## What the task requires
Required from the data below: the exact lines starting at the line containing "Silent video, 24 frames per second." and ending at the line containing "Verbatim transcript: You", with both ends kept and all pictures dropped.

## Provided data

'''

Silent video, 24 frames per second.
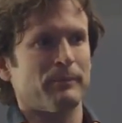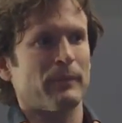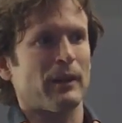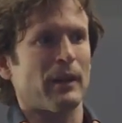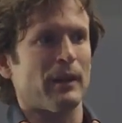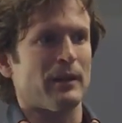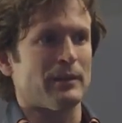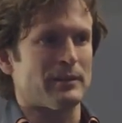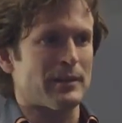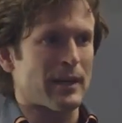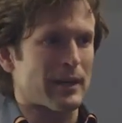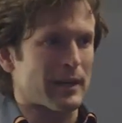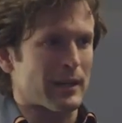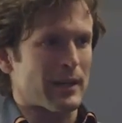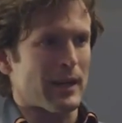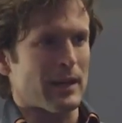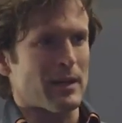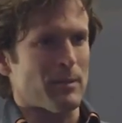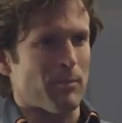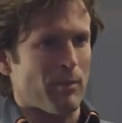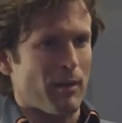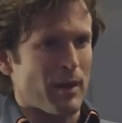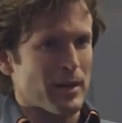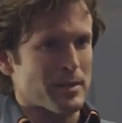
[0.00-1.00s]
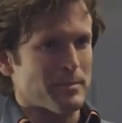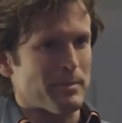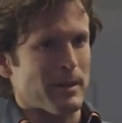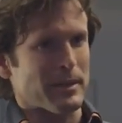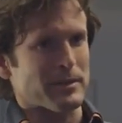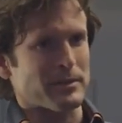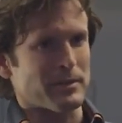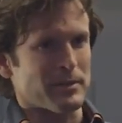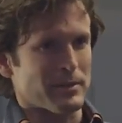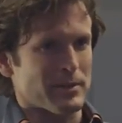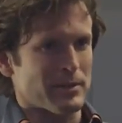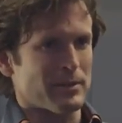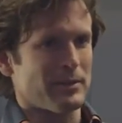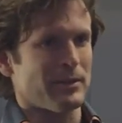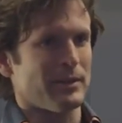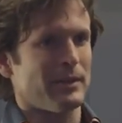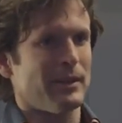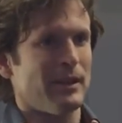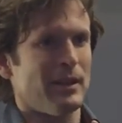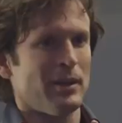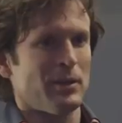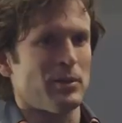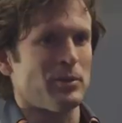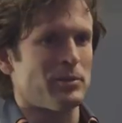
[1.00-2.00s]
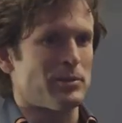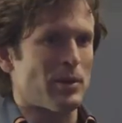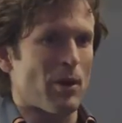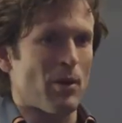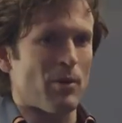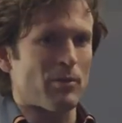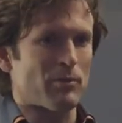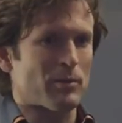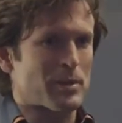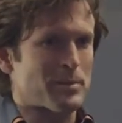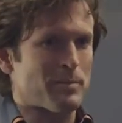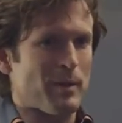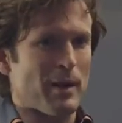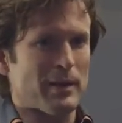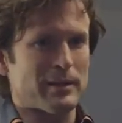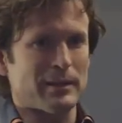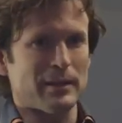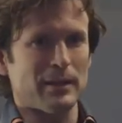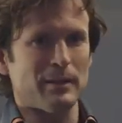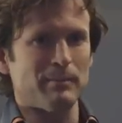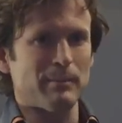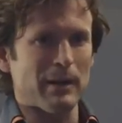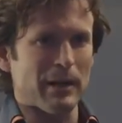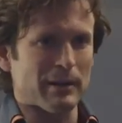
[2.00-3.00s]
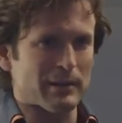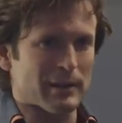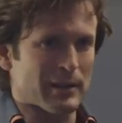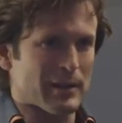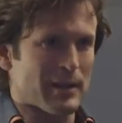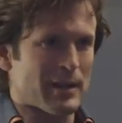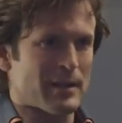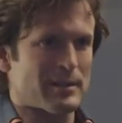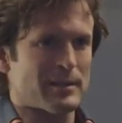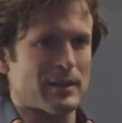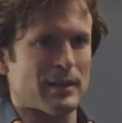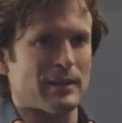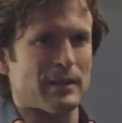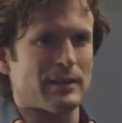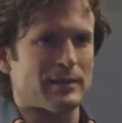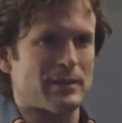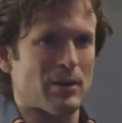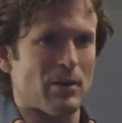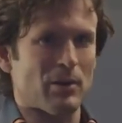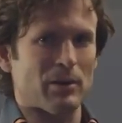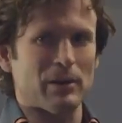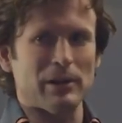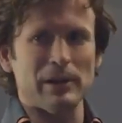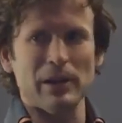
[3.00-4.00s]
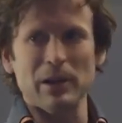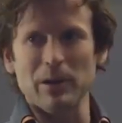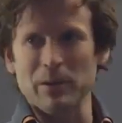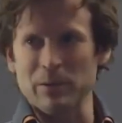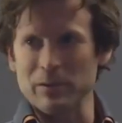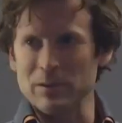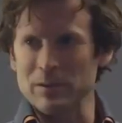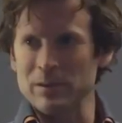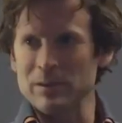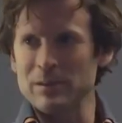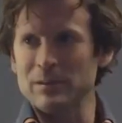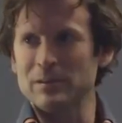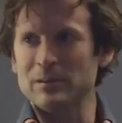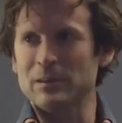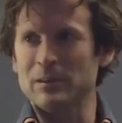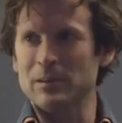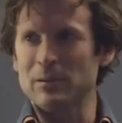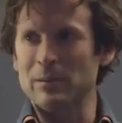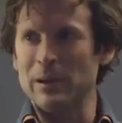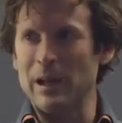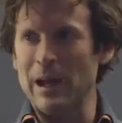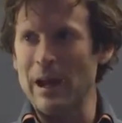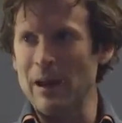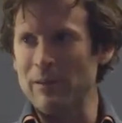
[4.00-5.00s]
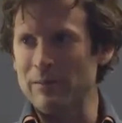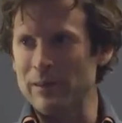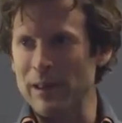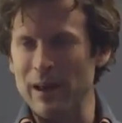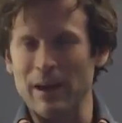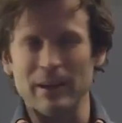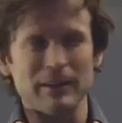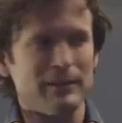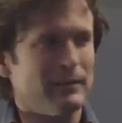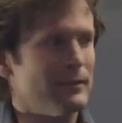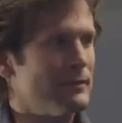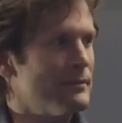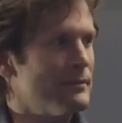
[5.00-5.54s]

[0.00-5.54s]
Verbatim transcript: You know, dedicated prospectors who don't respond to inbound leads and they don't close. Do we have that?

'''
'''

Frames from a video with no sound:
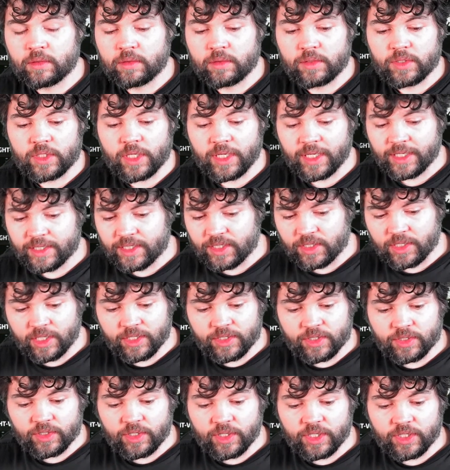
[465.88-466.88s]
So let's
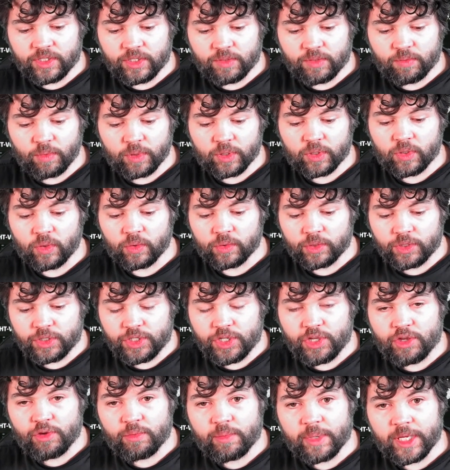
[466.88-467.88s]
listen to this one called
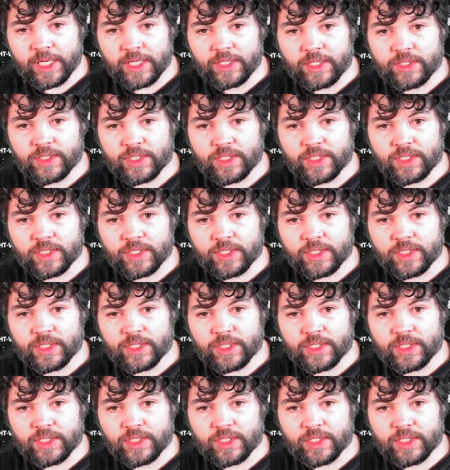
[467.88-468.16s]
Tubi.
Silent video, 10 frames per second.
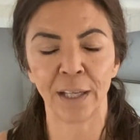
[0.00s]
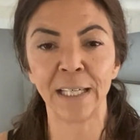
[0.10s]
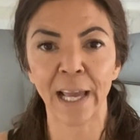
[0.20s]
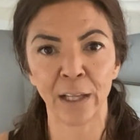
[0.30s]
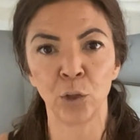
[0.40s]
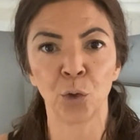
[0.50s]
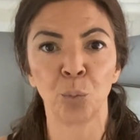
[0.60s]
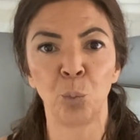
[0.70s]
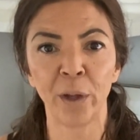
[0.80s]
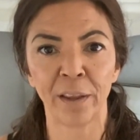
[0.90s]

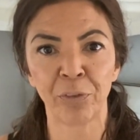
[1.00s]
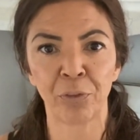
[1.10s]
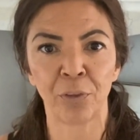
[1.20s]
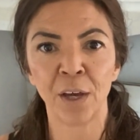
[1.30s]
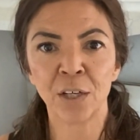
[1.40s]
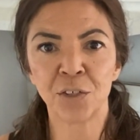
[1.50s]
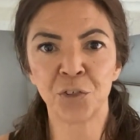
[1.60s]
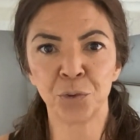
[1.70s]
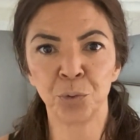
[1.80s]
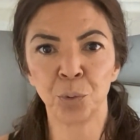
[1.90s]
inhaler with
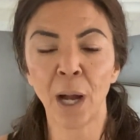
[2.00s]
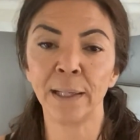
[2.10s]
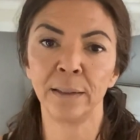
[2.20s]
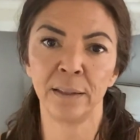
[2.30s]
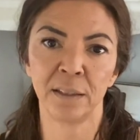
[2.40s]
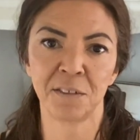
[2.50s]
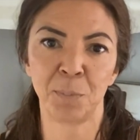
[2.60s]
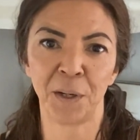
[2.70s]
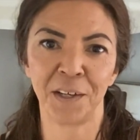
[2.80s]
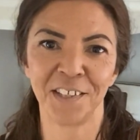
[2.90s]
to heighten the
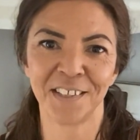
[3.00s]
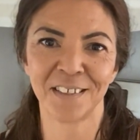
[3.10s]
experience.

'''

## Solution for this task
Silent video, 24 frames per second.
[0.00-1.00s]
[1.00-2.00s]
[2.00-3.00s]
[3.00-4.00s]
[4.00-5.00s]
[5.00-5.54s]

[0.00-5.54s]
Verbatim transcript: You know, dedicated prospectors who don't respond to inbound leads and they don't close. Do we have that?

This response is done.